(Stored data)

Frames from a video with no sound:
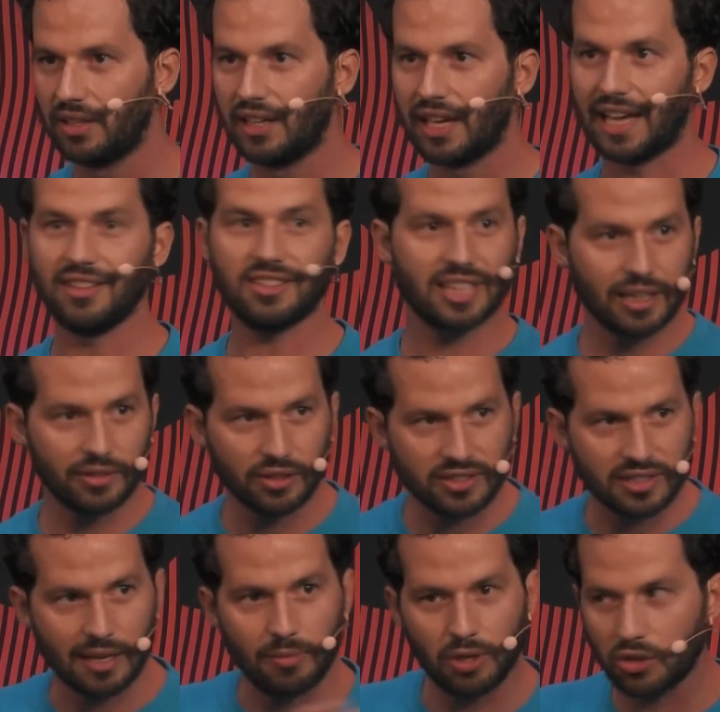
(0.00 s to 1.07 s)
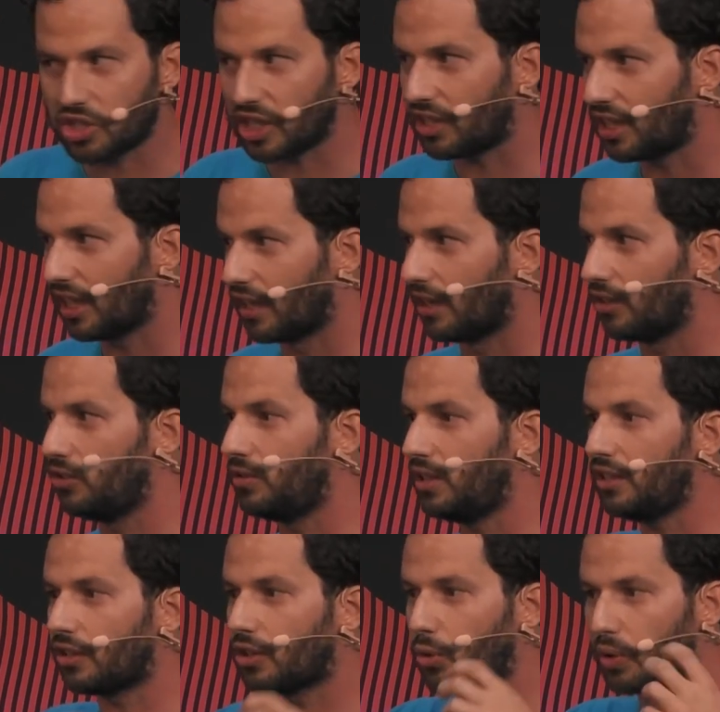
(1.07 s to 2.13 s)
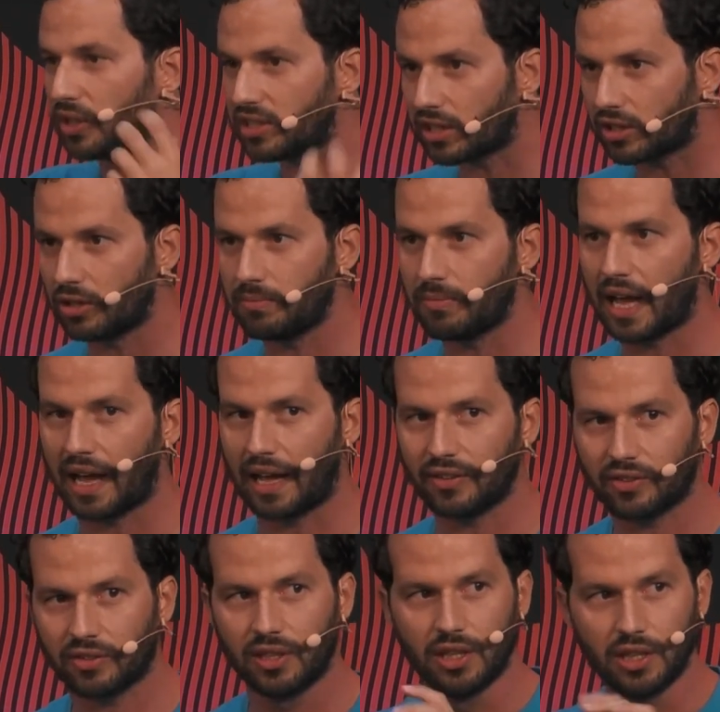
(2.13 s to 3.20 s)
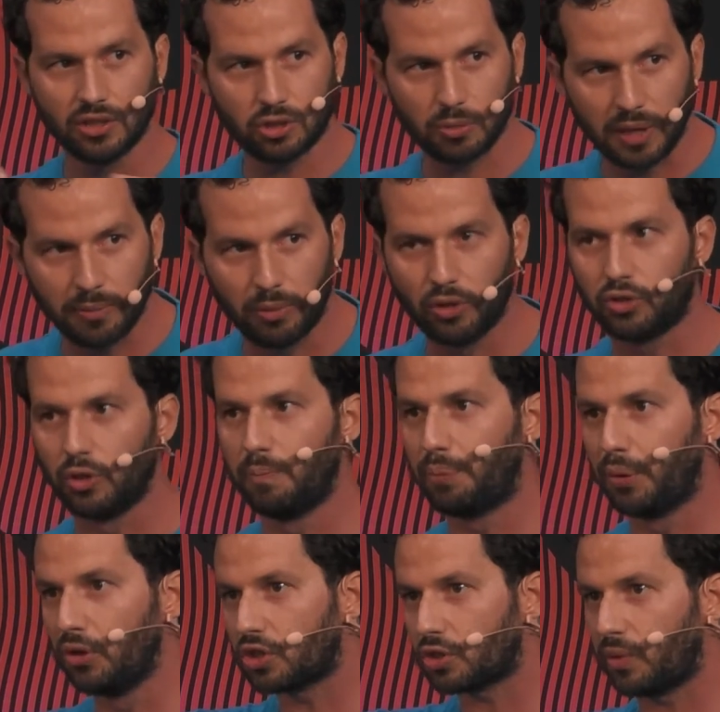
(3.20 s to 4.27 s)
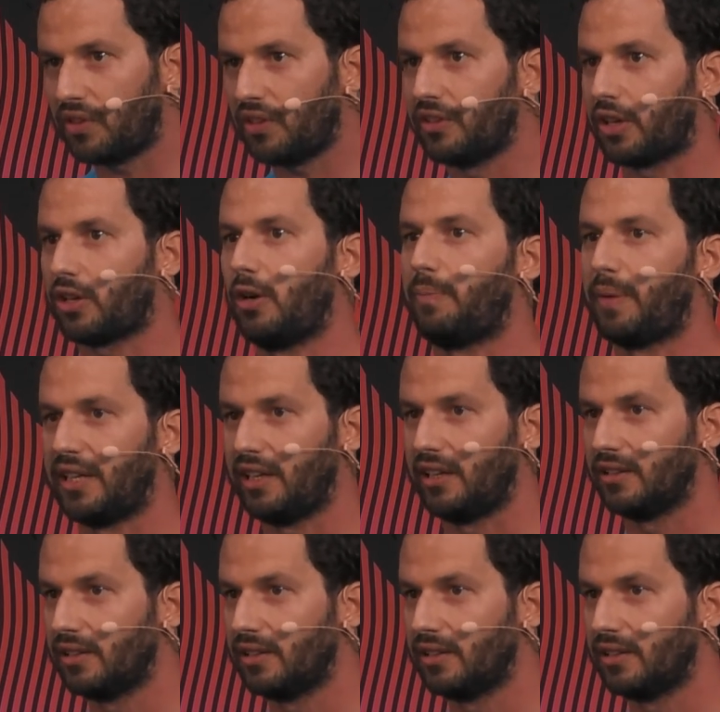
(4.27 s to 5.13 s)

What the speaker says: And it's kind of the same logic here. You need a critical mass to be able to push within a company.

Task directions: In the records above, find the line containing "(0.00 s to 1.07 s)", then write out exactly that line and every later one through the last, omitting pictures.

Result of the exercise:
(0.00 s to 1.07 s)
(1.07 s to 2.13 s)
(2.13 s to 3.20 s)
(3.20 s to 4.27 s)
(4.27 s to 5.13 s)

What the speaker says: And it's kind of the same logic here. You need a critical mass to be able to push within a company.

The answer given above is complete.